Nathalie s’arrêta devant le vieux portail de la maison familiale.
Le poirier était penché, le banc de bois se fendait et aucune lumière ne brillait derrière les fenêtres.
— Je n’arrive pas à croire que maman n’est plus là, — murmura-t-elle.
Son mari Philippe posa la main sur son épaule.
— Tu as fait ce que tu pouvais.
— En es-tu certain?
Dans la maison flottait encore l’odeur des médicaments. Nathalie se rappela ses dernières visites.
— Maman, je suis arrivée.
— Pour combien de temps?
— Deux jours. Je dois travailler lundi.
— Bien sûr. Le travail…
À l’époque, Nathalie n’avait pas compris la tristesse cachée dans ces silences.
— Elle t’attendait, — dit son frère Laurent.
— Je venais aussi souvent que possible.
— Une fois par mois. Moi, j’étais ici chaque jour.
— J’ai des enfants et un emploi.
— Moi aussi. Pourtant, c’est moi qui ai vu ses nuits difficiles et ses larmes.
— Elle ne m’a jamais rien dit.
— Elle voulait te protéger.
Après les funérailles, Laurent annonça que leur mère avait laissé la maison uniquement à son nom.
— Pourquoi? — demanda Nathalie.
— Parce que je suis resté auprès d’elle.
Cette nuit-là, Nathalie demanda à son mari:
— Ai-je été une mauvaise fille?
— Non. Tu croyais qu’il y aurait toujours une prochaine visite.
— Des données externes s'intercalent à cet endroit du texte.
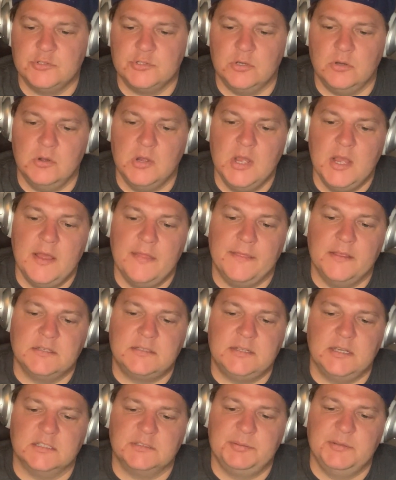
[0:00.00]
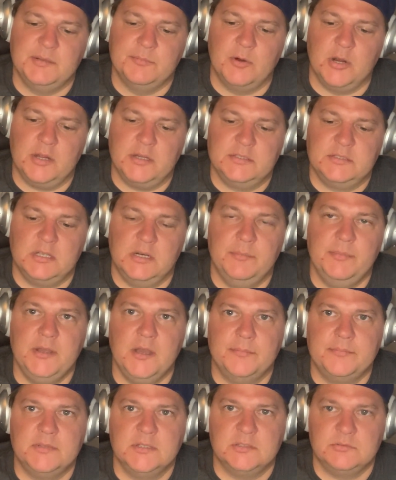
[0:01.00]
So this tells me the market's going to be
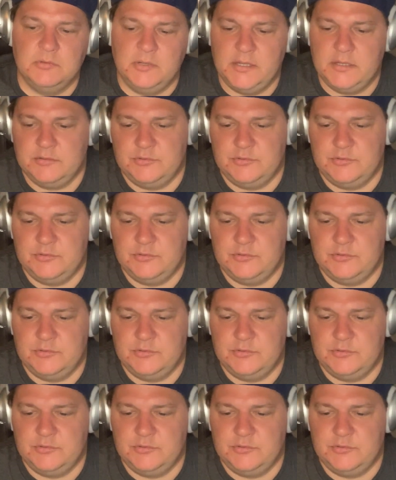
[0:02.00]
up this week,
Le lendemain, elle parla à son frère.
— Je ne contesterai pas le testament.
— Tu es sérieuse?
— Tu as pris soin d’elle. Je dois reconnaître cela.
Laurent baissa les yeux.
— Je ne suis pas seulement en colère pour la maison. J’étais seul. Elle demandait souvent quand tu viendrais.
— J’avais peur de la voir devenir si faible.
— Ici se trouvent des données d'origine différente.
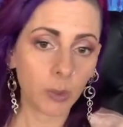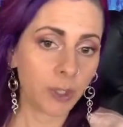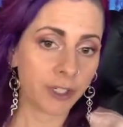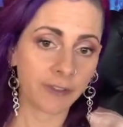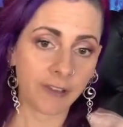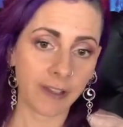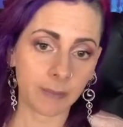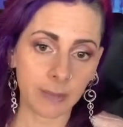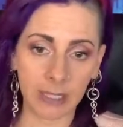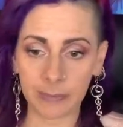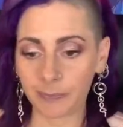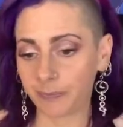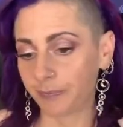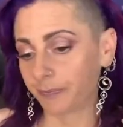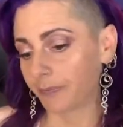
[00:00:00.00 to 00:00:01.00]
or your family,
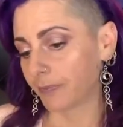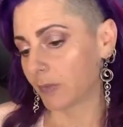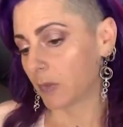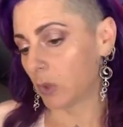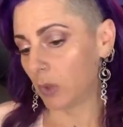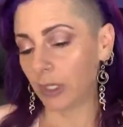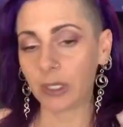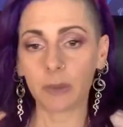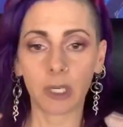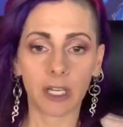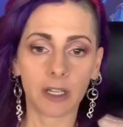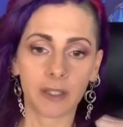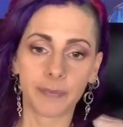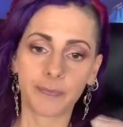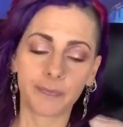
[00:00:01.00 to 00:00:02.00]
or your
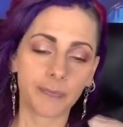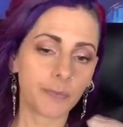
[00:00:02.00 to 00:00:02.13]
work,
— Elle avait peur que tu l’aies oubliée.
— Je ne l’ai jamais oubliée.
— Je le sais. Elle ne le ressentait pas toujours.
De retour chez elle, Nathalie serra contre elle ses enfants Hugo et Camille.
— Vous m’avez manqué.
— Toi aussi, maman.
Elle les regarda.
— Un jour, lorsque je serai vieille, ne vous contentez pas de penser que vous m’aimez. Venez me voir.
Hugo sourit.
— Tu n’es pas vieille.
Mais Nathalie avait compris que le temps disparaissait bien avant que l’on se sente prêt.
Un mois plus tard, elle revint chez son frère.
— Je vais t’aider avec la maison.
— Tu n’es pas obligée.
— Je ne le fais pas par obligation. Je ne veux plus venir ici comme une invitée.
Ils réparèrent ensemble le banc et nettoyèrent le jardin.
— Tu te souviens lorsque maman nous criait de descendre du poirier?
— Et que nous savions qu’elle finirait par nous pardonner.
Ils sourirent sans amertume.
Nathalie ne pouvait plus offrir sa présence à sa mère.
Elle pouvait cependant en faire un choix quotidien pour ceux qui vivaient encore.